La folie de traiter les consommateurs québécois pour des personnes ineptes en matière culinaire persiste. À la satisfaction de la puissante Union des producteurs agricoles du Québec et du ministère de l'Agriculture, la Cour d'appel a infirmé récemment, pour une deuxième fois, le jugement d'un tribunal inférieur dans une cause impliquant la multinationale Unilever.                                                                                                                

Le ministère accusait Unilever de commercialiser sa marque de margarine Becel comme étant un produit qui «goûte comme le beurre». Le tribunal a conclu que l'entreprise dupait les consommateurs québécois en agissant ainsi.

Pendant 21 ans, la couleur de la margarine et des tartinades a dérangé. Et maintenant, c'est le marketing.

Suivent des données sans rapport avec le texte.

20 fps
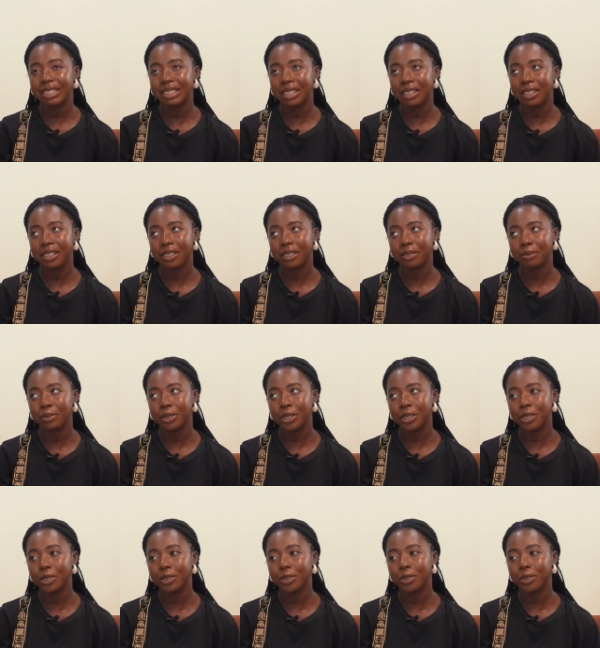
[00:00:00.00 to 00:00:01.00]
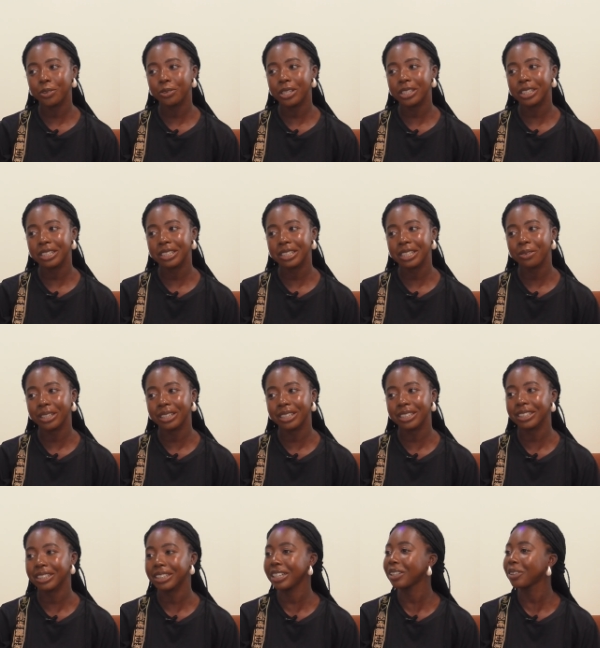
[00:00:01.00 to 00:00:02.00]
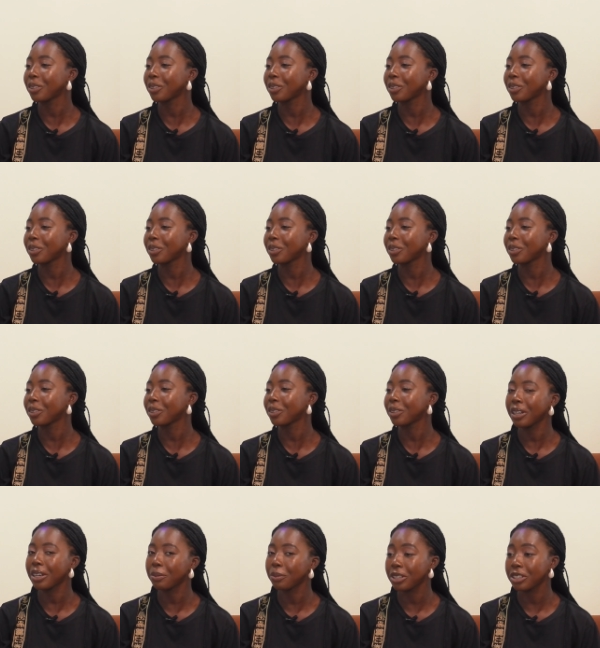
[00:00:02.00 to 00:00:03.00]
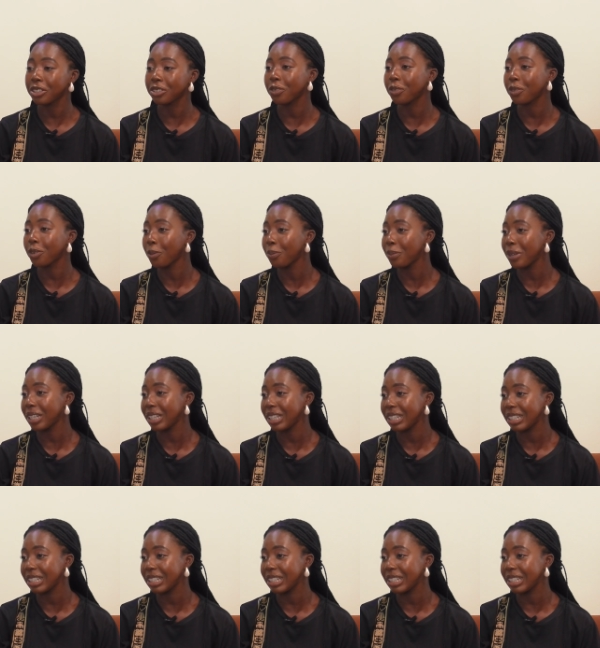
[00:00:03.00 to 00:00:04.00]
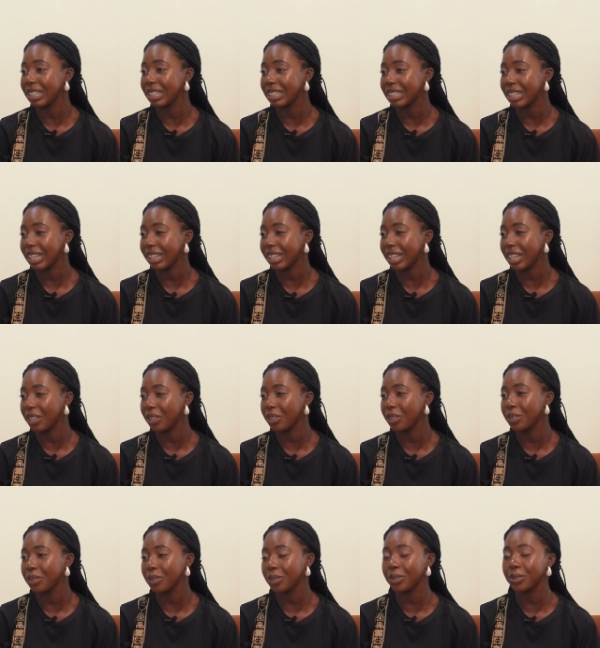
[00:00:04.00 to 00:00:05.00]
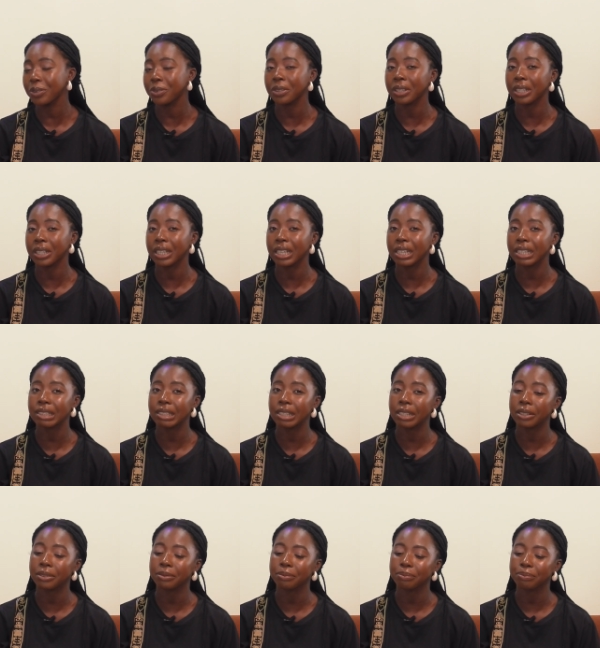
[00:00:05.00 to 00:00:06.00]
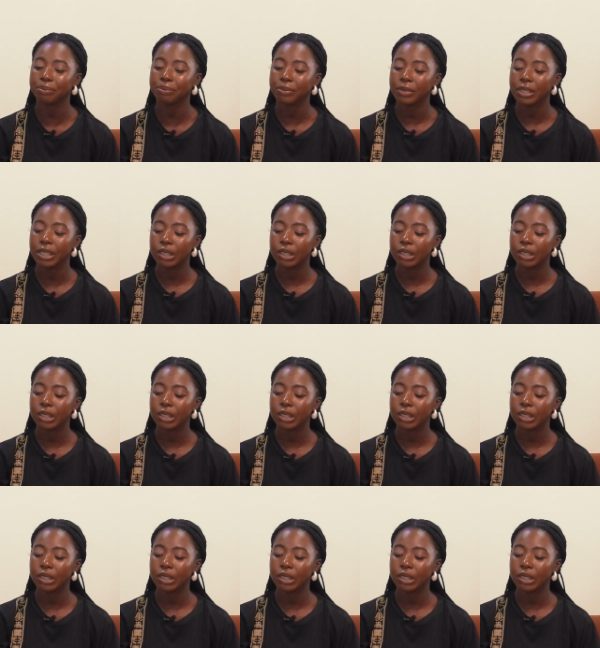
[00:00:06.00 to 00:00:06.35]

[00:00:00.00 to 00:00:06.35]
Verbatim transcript: yes um, you need to register with the um, register of companies and then you need to also get um,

Unique au Québec, cette empoignade à finir entre le beurre et la margarine qui perdure depuis 1987 vient d'atteindre un autre niveau tout autant irrationnel qu'absurde.

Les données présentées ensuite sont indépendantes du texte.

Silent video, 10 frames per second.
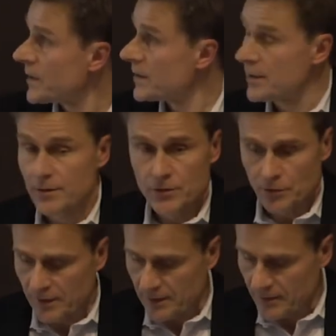these
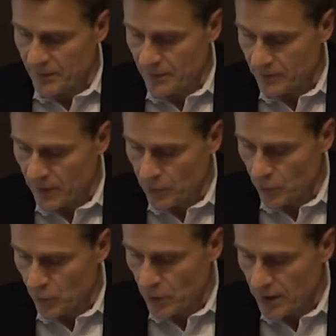new, um,
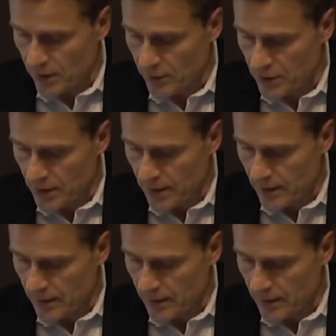new products which are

En considérant son étendue, le marché québécois du beurre est considérable. Les Québécois achètent pour plus de 130 millions de dollars de beurre par année. Le consommateur québécois dépense presque 20% de plus à l'achat du beurre que le consommateur hors Québec. L'enjeu financier pour la filière laitière québécoise est compréhensible.

Mais ces tartinades qui agissent à titre de substituts au beurre représentent aussi un enjeu important. Plusieurs producteurs et entreprises agroalimentaires québécoises produisent de très bons substituts santé offerts à prix abordable pour le marché québécois.

Par contre, pour l'UPA et le MAPAQ, l'enjeu politique est moindre puisque le beurre est intrinsèquement lié à une «vache sacrée» québécoise: la gestion de l'offre. Des tarifs exorbitants à l'importation de produits laitiers sont couplés à cette politique. Les importateurs sont assujettis à des tarifs douaniers dépassant 300%, une mesure archiprotectionniste.

Le beurre est un produit laitier qui a bien sûr ses lettres de noblesse depuis fort longtemps. C'est un produit notoire qui a des particularités qui lui sont propres, et les Québécois le reconnaissent. En 2008, le débat sur la couleur de la tartinade a pris fin lorsque le gouvernement a statué qu'il était temps de passer à autre chose. À l'époque, après plusieurs années de querelle, on s'est résigné à croire que la coloration de la margarine ne changerait pas grand-chose. À peine cinq ans plus tard, les ventes de beurre au Québec ont à peine oscillé et se maintiennent toujours à un niveau très respectable depuis la fin de l'embargo. Autrement dit, les Québécois apprécient les propriétés distinctives du beurre, comme ils l'ont démontré au gouvernement québécois pendant plus de 20 ans.

En réalité, l'acharnement du gouvernement québécois sur la margarine fait fi de l'Accord sur le commerce intérieur afin d'éliminer les obstacles au commerce interprovincial. L'objectif premier de l'accord est d'encourager le commerce interprovincial amélioré en traitant des obstacles liés à la libre circulation des personnes, des produits, des services et des investissements à l'intérieur du Canada. Ceci inclut en principe les produits agroalimentaires, et bien sûr, le beurre et la tartinade.

Une telle obstination autour du beurre et de la margarine isole le Québec des autres provinces. En s'opposant continuellement aux entreprises étrangères voulant offrir un choix aux consommateurs à prix abordables, les Québécois pourraient être forcés de payer davantage pour leur alimentation. Plus de 900 000 Québécois n'ont pas les moyens de se nourrir adéquatement.

Paradoxalement, c'est au grand dam des dirigeants de la rectitude politique québécoise que les consommateurs québécois pourraient être protégés par une grande entreprise agroalimentaire, Unilever. Même si Unilever remporte la bataille du marketing, il est fort probable qu'une victoire du géant anglo-néerlandais ne changera pas grand-chose, comme ce fut le cas avec la couleur de la margarine. Mais au moins, l'intelligence du consommateur québécois sera appréciée à sa juste valeur.